Work required> A verbatim repeat of the lines below is required, with the pictures removed.

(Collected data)
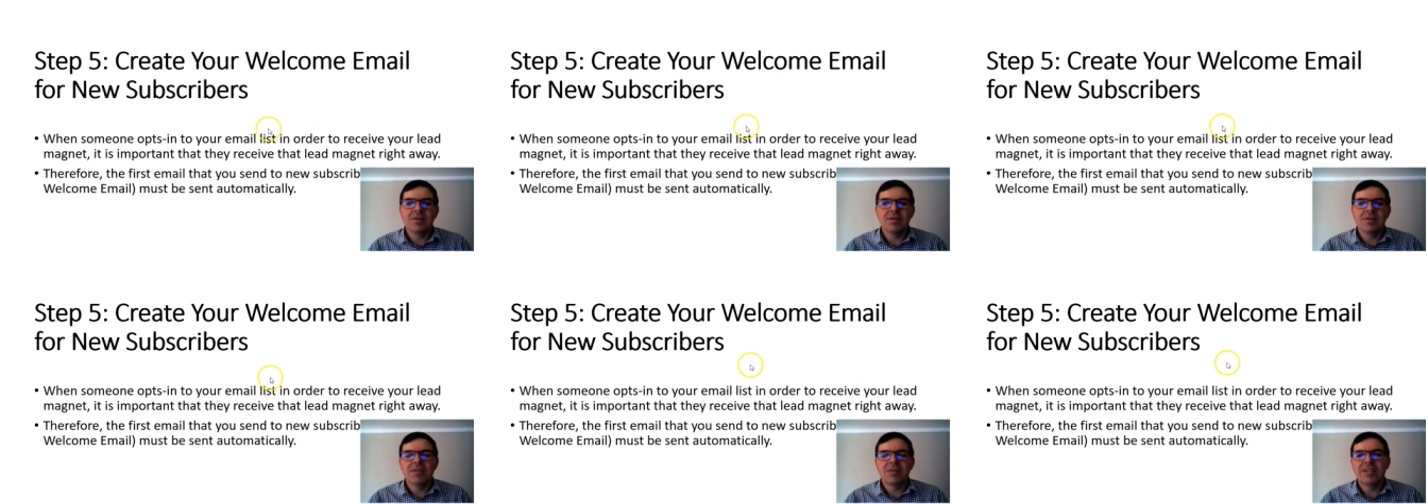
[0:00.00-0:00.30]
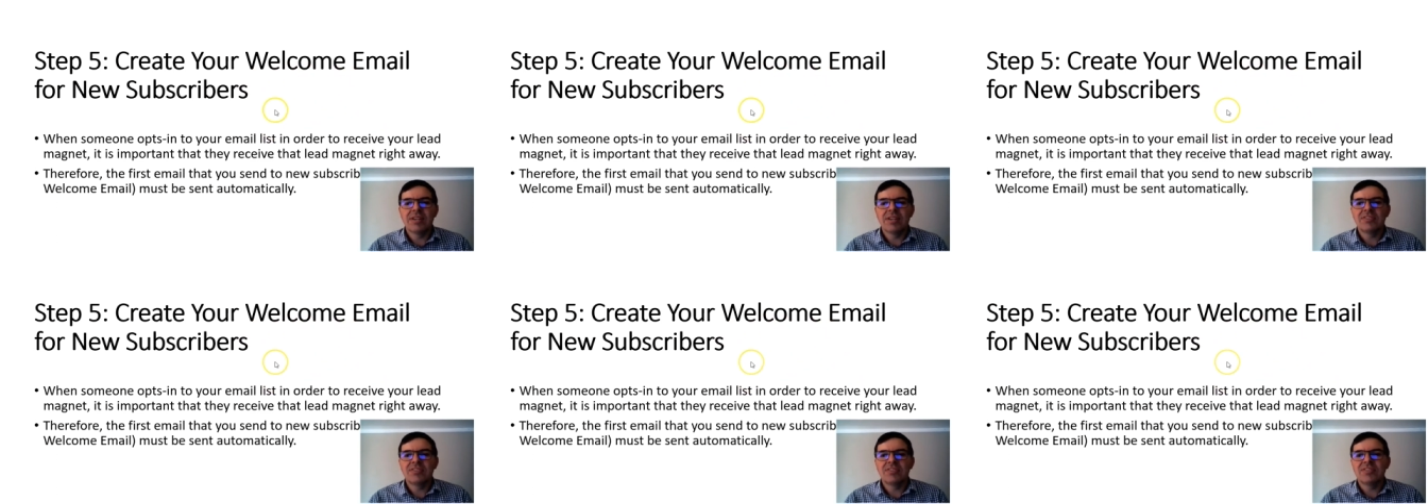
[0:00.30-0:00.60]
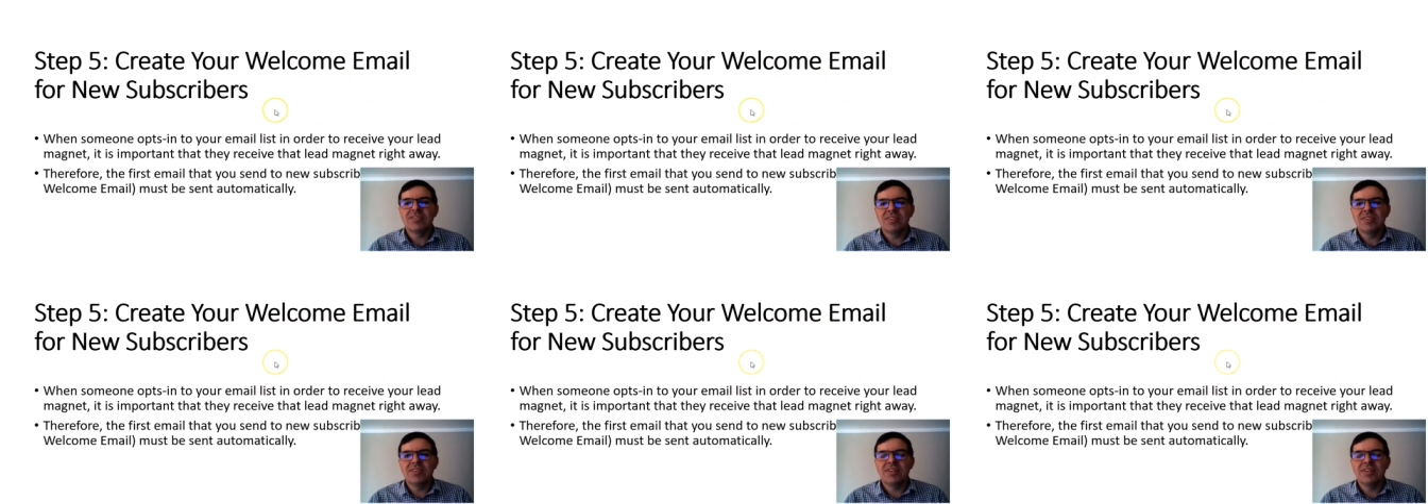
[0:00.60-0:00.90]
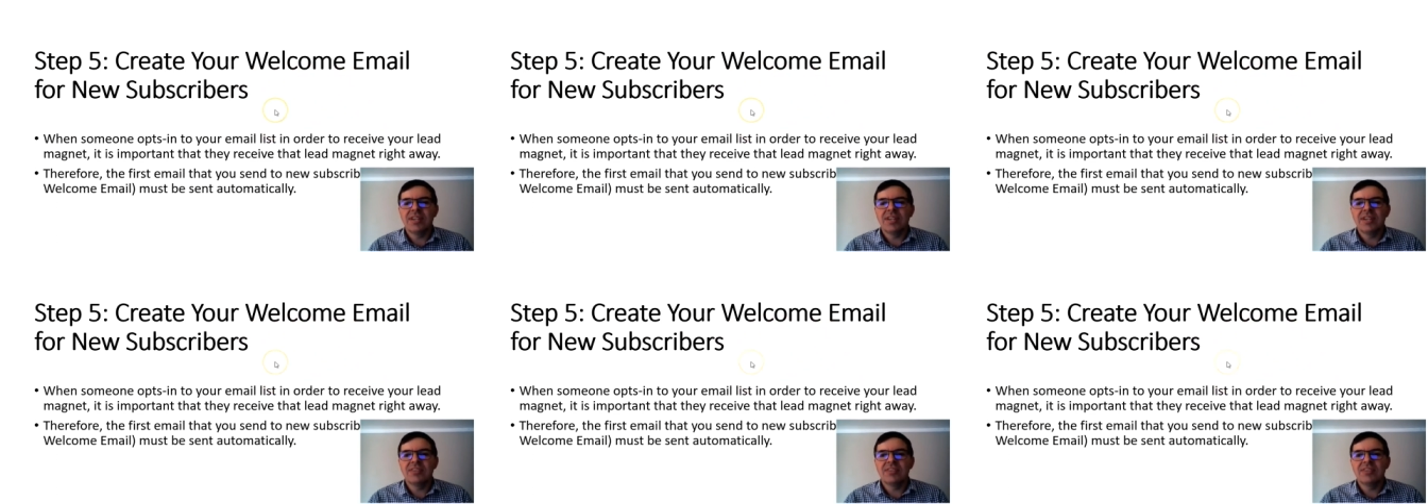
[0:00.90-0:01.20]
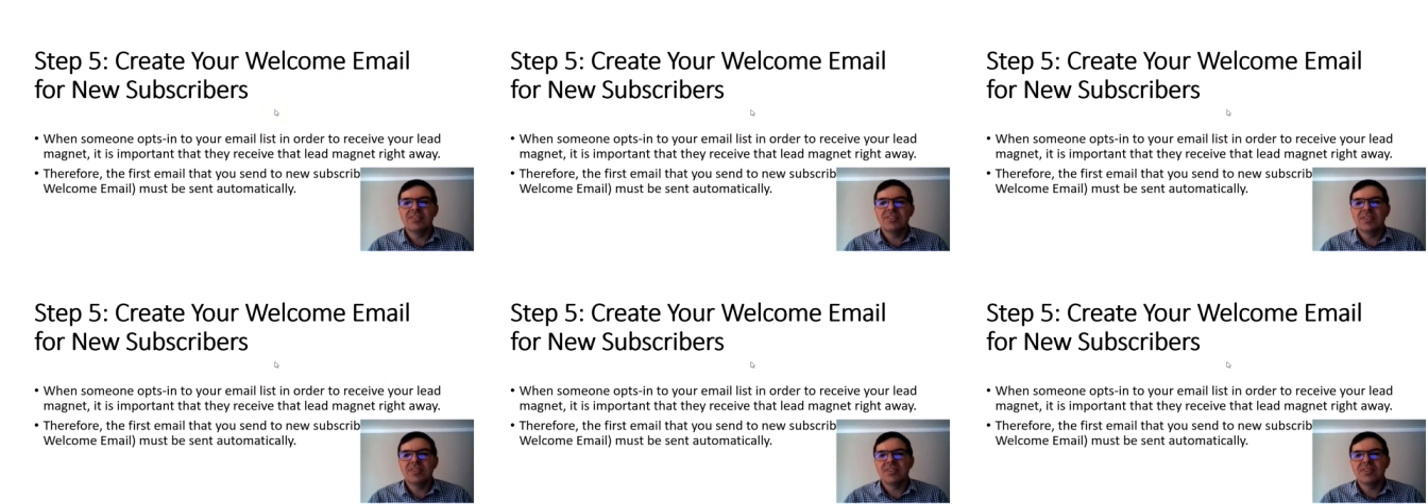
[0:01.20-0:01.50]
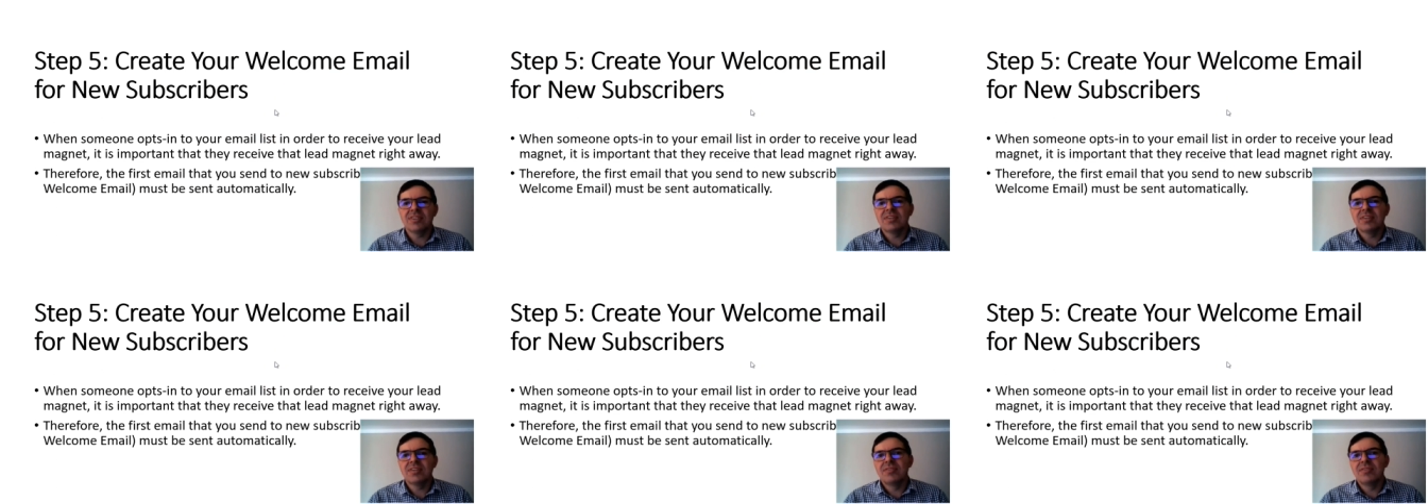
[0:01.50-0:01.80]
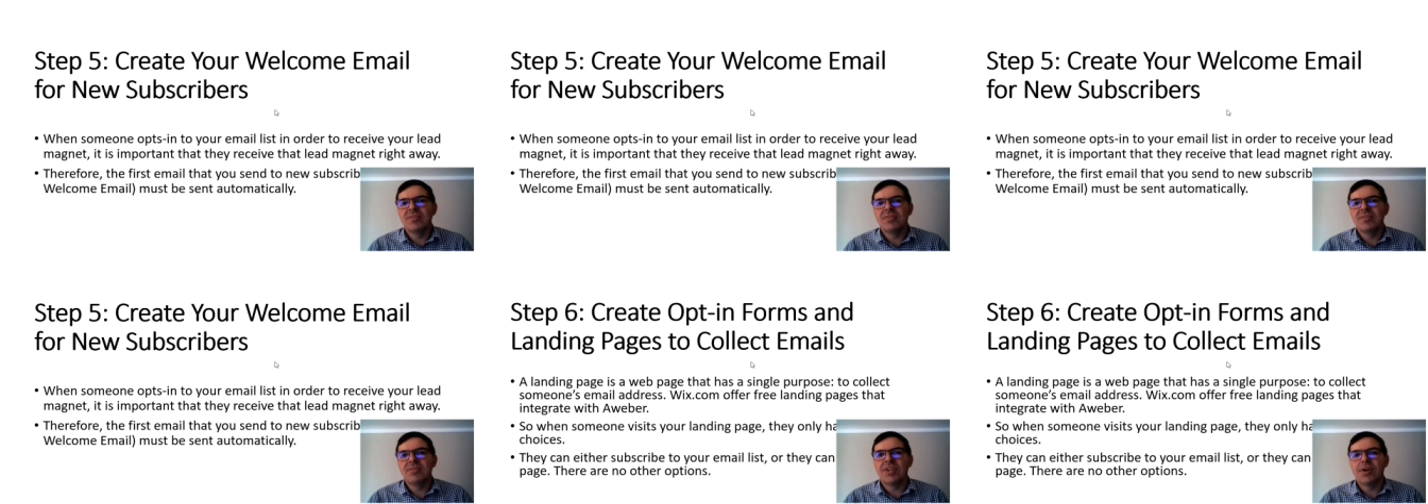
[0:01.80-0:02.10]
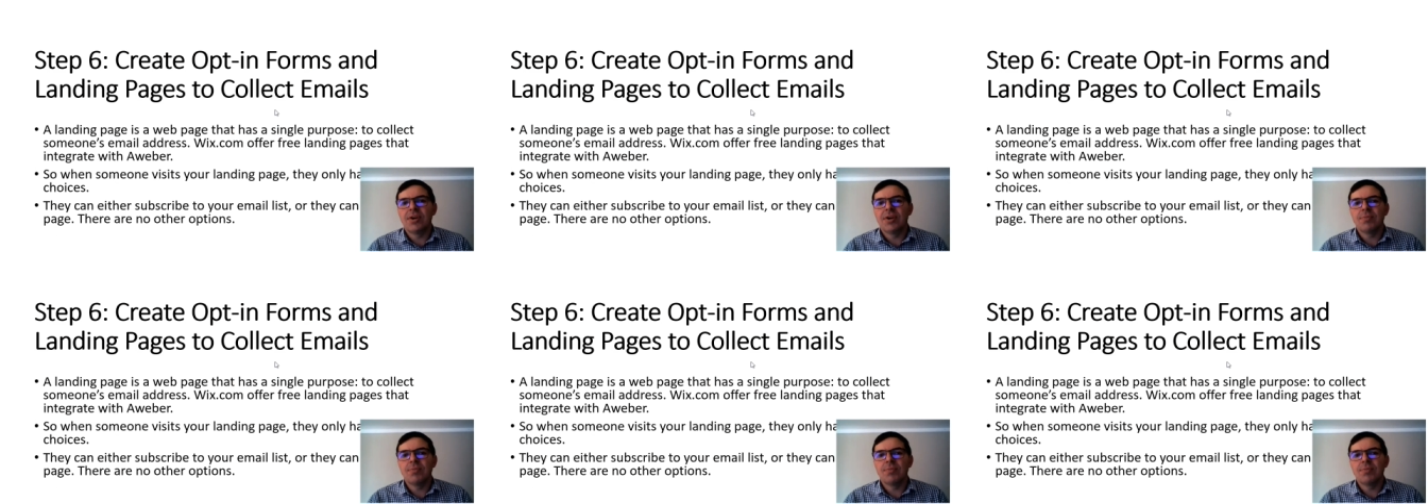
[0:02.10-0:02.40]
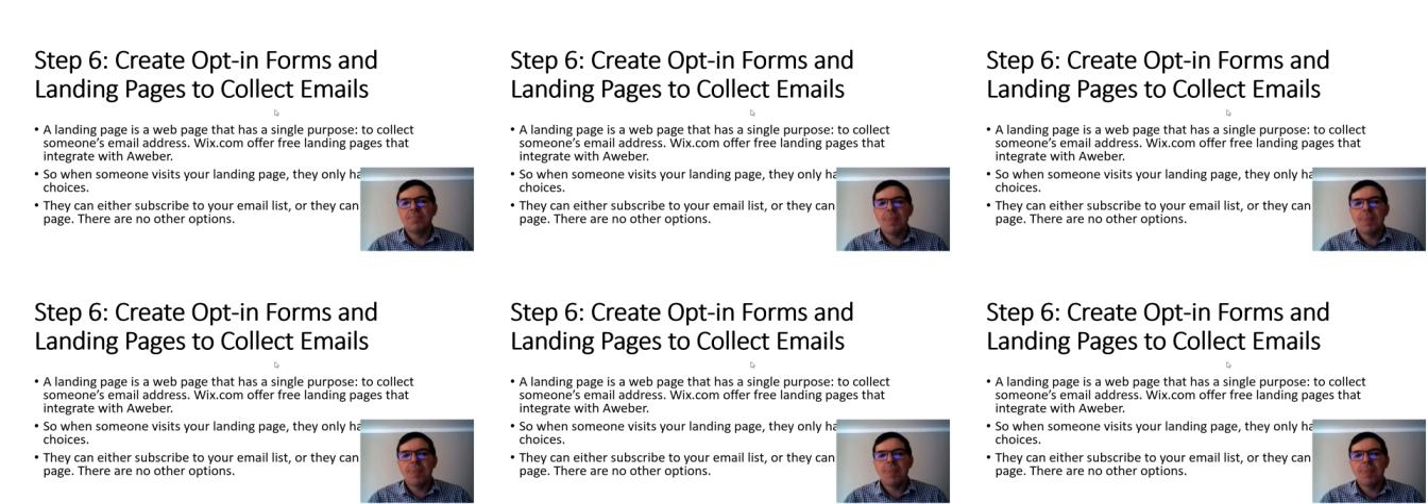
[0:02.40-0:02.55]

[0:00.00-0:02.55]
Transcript: next, in the next uh, video.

Answer section>
[0:00.00-0:00.30]
[0:00.30-0:00.60]
[0:00.60-0:00.90]
[0:00.90-0:01.20]
[0:01.20-0:01.50]
[0:01.50-0:01.80]
[0:01.80-0:02.10]
[0:02.10-0:02.40]
[0:02.40-0:02.55]

[0:00.00-0:02.55]
Transcript: next, in the next uh, video.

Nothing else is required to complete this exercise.